- Required work:
Repeat the lines below exactly as they appear, but leave out the images.

- Records:
=-=-=

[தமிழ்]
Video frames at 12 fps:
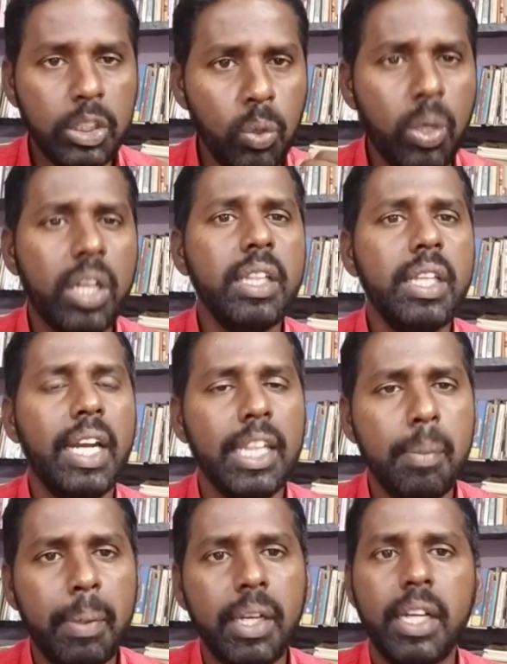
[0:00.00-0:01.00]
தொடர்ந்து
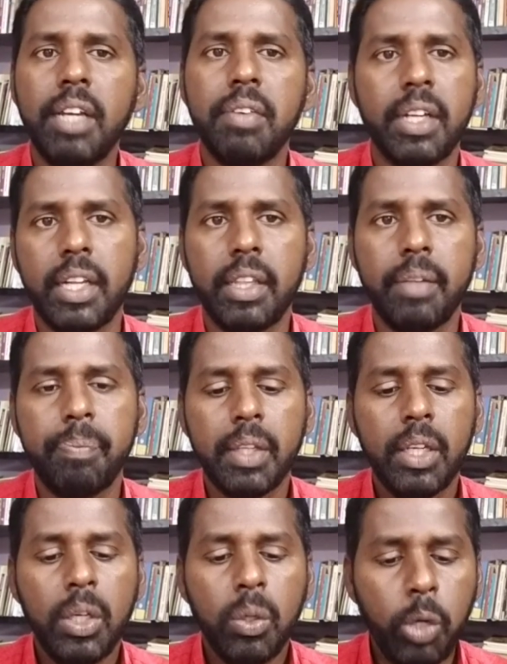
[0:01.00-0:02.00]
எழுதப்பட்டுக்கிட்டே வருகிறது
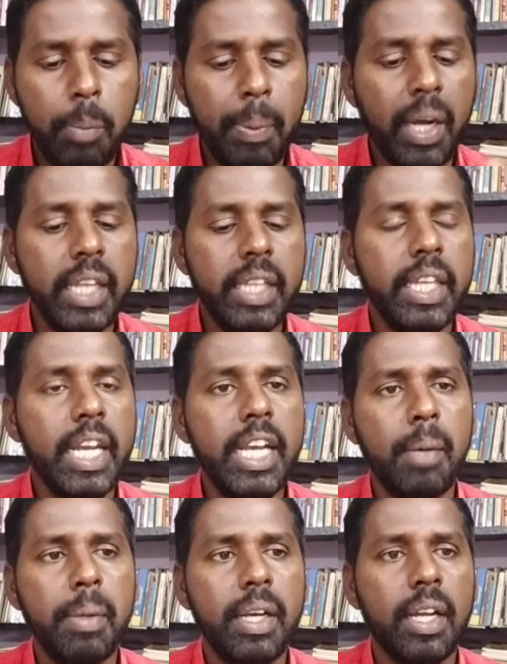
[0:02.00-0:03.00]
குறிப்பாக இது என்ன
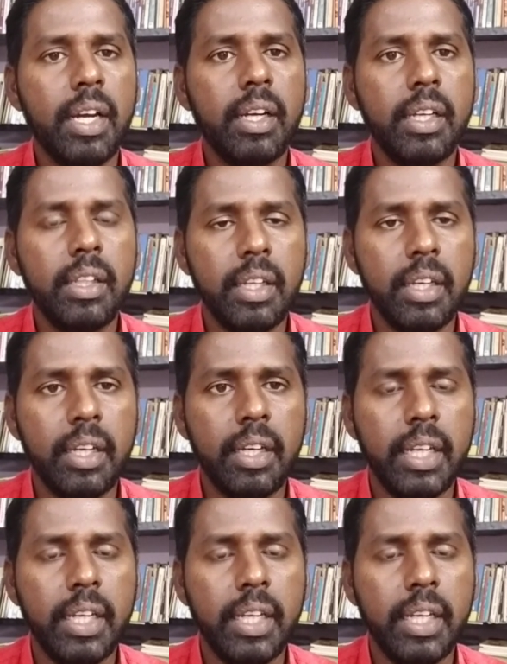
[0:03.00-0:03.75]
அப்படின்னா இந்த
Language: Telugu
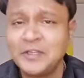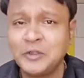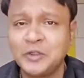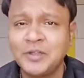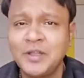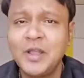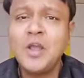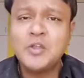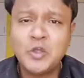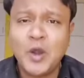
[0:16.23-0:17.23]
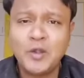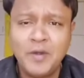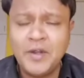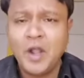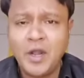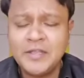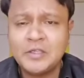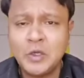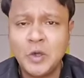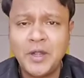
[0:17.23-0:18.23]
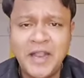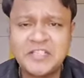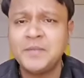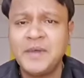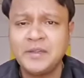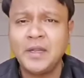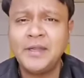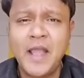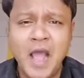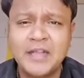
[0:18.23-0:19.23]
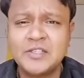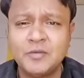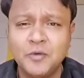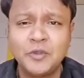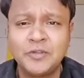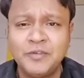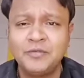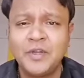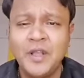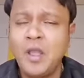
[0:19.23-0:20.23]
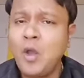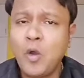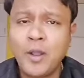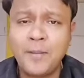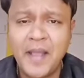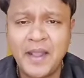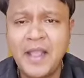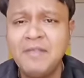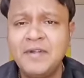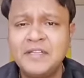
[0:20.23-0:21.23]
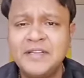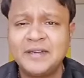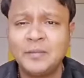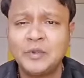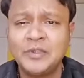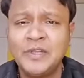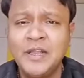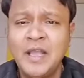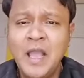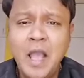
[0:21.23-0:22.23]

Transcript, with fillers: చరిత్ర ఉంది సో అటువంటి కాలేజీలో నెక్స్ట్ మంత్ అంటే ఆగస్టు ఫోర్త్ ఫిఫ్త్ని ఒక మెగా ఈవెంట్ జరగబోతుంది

=-=-=

- Worked solution:
[தமிழ்]
Video frames at 12 fps:
[0:00.00-0:01.00]
தொடர்ந்து
[0:01.00-0:02.00]
எழுதப்பட்டுக்கிட்டே வருகிறது
[0:02.00-0:03.00]
குறிப்பாக இது என்ன
[0:03.00-0:03.75]
அப்படின்னா இந்த
Language: Telugu
[0:16.23-0:17.23]
[0:17.23-0:18.23]
[0:18.23-0:19.23]
[0:19.23-0:20.23]
[0:20.23-0:21.23]
[0:21.23-0:22.23]

Transcript, with fillers: చరిత్ర ఉంది సో అటువంటి కాలేజీలో నెక్స్ట్ మంత్ అంటే ఆగస్టు ఫోర్త్ ఫిఫ్త్ని ఒక మెగా ఈవెంట్ జరగబోతుంది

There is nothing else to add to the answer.